Volendo essere buoni, questa storia ci costa almeno cinquantamila euro al mese, che fanno duecentomila sino a oggi. Il fatto è che ci sono altri costi che, non essendo mensili, andrebbero calcolati a parte.

Mi riferisco:

  • ai contributi che abbiamo ammollato alle famiglie dei pescatori nella speranza, vana, di chiudere la cosa;
  • alla visita di alcuni ufficiali dei carabinieri che hanno partecipato a una parte della perizia balistica;
  • ai viaggi dei familiari, peraltro sacrosanti;
  • ai costi che, voglio sperare, sono e saranno sostenuti per svolgere l’attività investigativa che serve a smascherare gli interessi indiani che stanno dietro a un comportamento così indecente e in spregio del diritto della navigazione.

Secondo me questi soldi dovrebbe pagarli la Compagnia d’Amato, a cui dovrebbe essere inviata una bella cartella esattoriale per ricordare loro che si sono comportati come dei traditori della Patria, peraltro in buona compagnia visto che tanti funzionari, in Patria e in loco, hanno contribuito a infangare il nome d’Italia.

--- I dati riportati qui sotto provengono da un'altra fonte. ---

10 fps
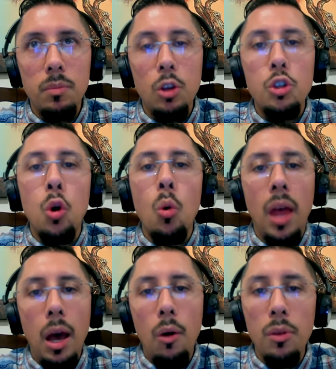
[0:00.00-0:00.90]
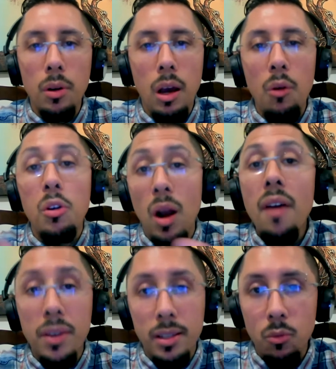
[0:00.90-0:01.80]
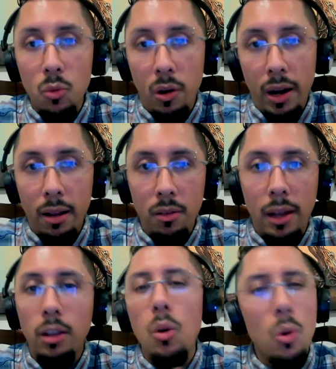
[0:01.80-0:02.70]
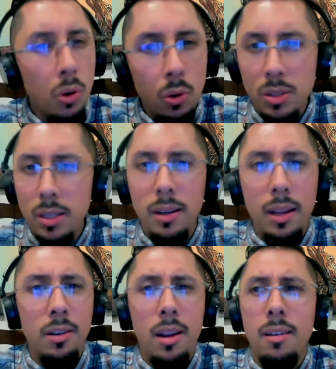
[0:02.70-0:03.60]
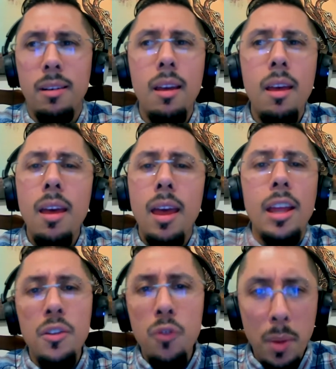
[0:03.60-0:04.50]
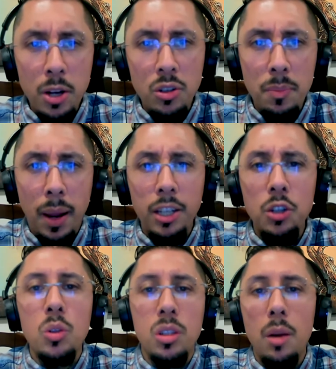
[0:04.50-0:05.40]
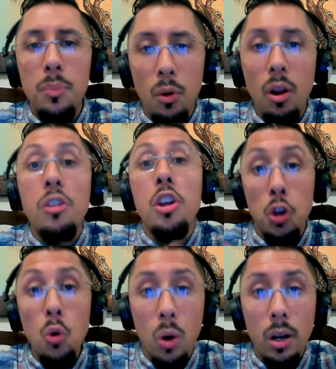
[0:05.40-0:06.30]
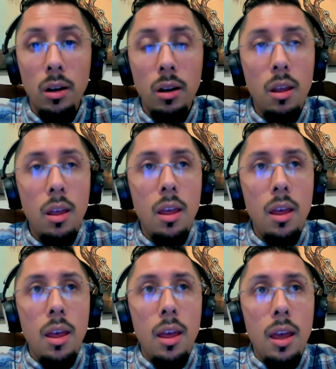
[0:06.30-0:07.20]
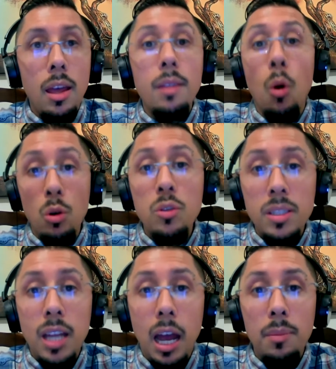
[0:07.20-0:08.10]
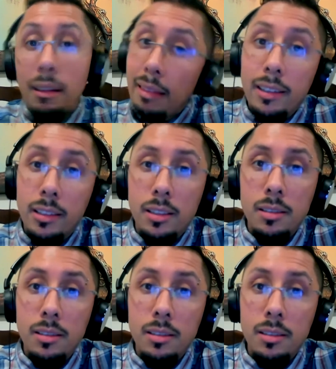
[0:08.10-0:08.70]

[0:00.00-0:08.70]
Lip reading: showed how the graphics were, like logos and information the packaging was going to put in the new one. And most of the time they liked it.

Giova ricordare, come ho fatto in passato, che la Compagnia D’Amato non è nuova ad appoggiarsi alle casse dello Stato, come è già avvenuto in passato per il sequestro della nave Savina Caylin.

Cybergeppetto

p.s. La Compagnia d’Amato ha deciso di accettare l’invito di Maria De Filippi al programma “C’è posta per te”, da indiscrezioni di stampa pare che Equitalia voglia leggere in trasmissione un’ampia e articolata nota spese.